Thursday, June 19, 2014

Bad Committee Work on the Authoritative Interpretation

This week I am blogging from the Presbyterian Church (USA) General Assembly

One of the most contentious issues before the General Assembly is over whether Presbyterian ministers can perform same-sex marriages.  The committee charged with answering the various overtures on this matter is faced with clear language in the church's constitution which says marriage is a union of 'a man and a woman'.

One of the proposals approved by the committee is to change the constitution to define marriage as between 'two persons'.  This makes sense as a way to solve the problem.

My quarrel is with the other approach, which is to issue an "Authoritative Interpretation" of what the constitution means.  Changing the constitution requires the joint action of the General Assembly and a majority of presbyteries.

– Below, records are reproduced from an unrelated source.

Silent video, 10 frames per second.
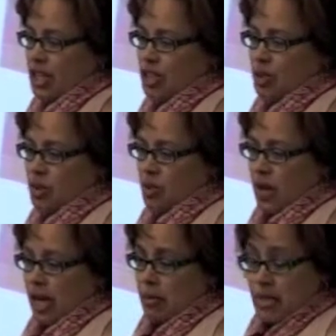To
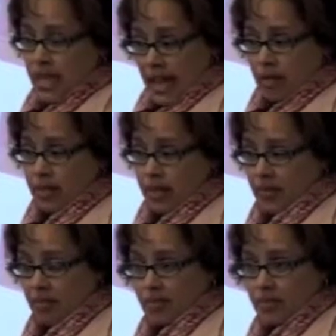SANBI,
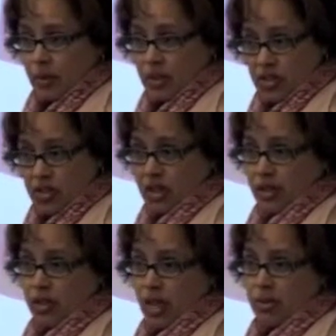which is
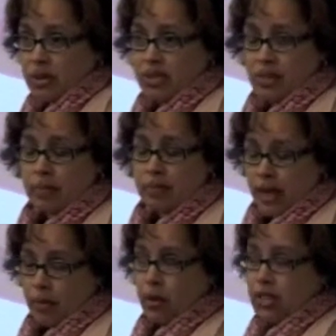the UWC,
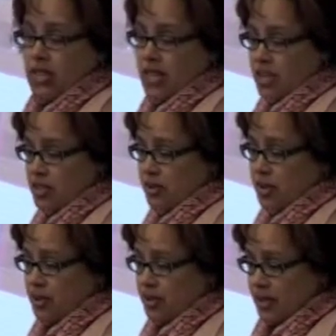the MRC's
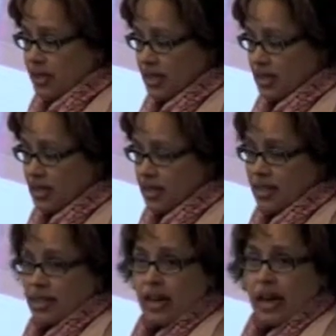extramural unit,
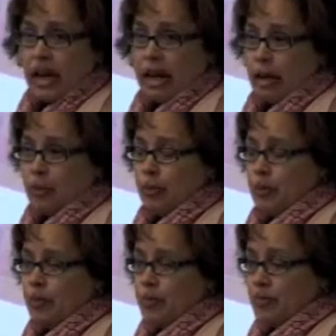
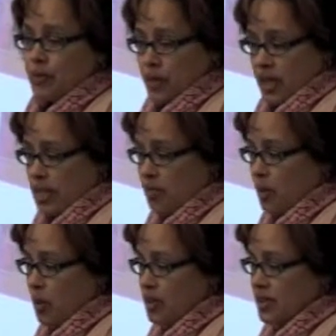for their
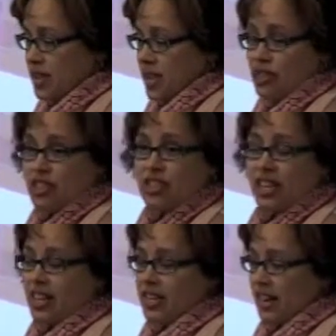support, their
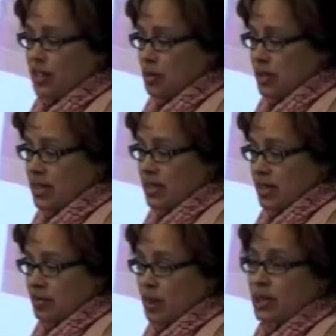logistical arrangements
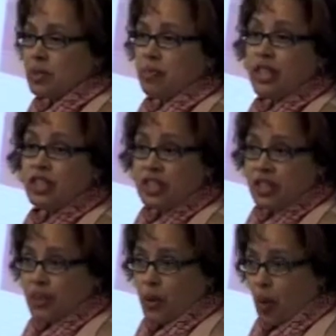and participation
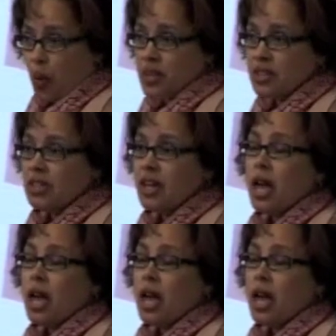in the course,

An Authoritative Interpretation, on the other hand, can be issued by the GA itself, and holds until undone by another GA.

The committee received overtures to issue an Authoritative Interpretation declaring that ministers can, indeed, perform same-sex marriages.

The Advisory Committee on the Constitution, which advises every committee on each overture that comes before it, gave this clear advice:

Section W-4.9001 and related citations (W-4.9002a, W-4.9004, W-4.9006) limit marriage to couples who are “a woman and a man.” Because these statements are clear and unambiguous, they can not be interpreted in a manner that is inconsistent with their plain and ordinary meaning.
In other words, you can't issue an Authoritative Interpretation that when the constitution limits marriage to 'a man and a woman', that does not mean that marriage is limited to a man and a woman.

In what I hope is my one and only speech in the plenary, I asked the committee how they answered this clear word from the ACC.  

The moderator of the committee answered that they didn't.

A member of the committee told me that someone in the committee debate said that the constitution was just describing traditional marriage, not defining marriage in, you know, a constitutional way.

Regardless of what you think about the substance of the issue of same-sex marriage, declaring that 'black is white' is just bad committee work.

4 comments:

Gruntled said...

And the motion passed, 61% to 39%.

Sigh.

Tyler Ward said...

They voted to issue the AI contrary to the advice of the ACC?

If that's what you mean, this nonsensical action demonstrates why conservatives gave up--there's nothing decent and orderly about voting to authoritatively
interpret text to mean something it clearly doesn't mean.

Reformed Catholic said...

As the commissioner who tried to get a ruling under Roberts Rules based on the ACC's comment that the AI was basically unconstitutional, I'm not sure if we had more conservatives at the table, that anything would have changed.

IMHO: the ACC was not going to say anything to bounce the AI from the docket.

Gruntled said...

I think the ACC can only advise; they don't have the authority to bounce anything from the docket, not matter how nonsensical.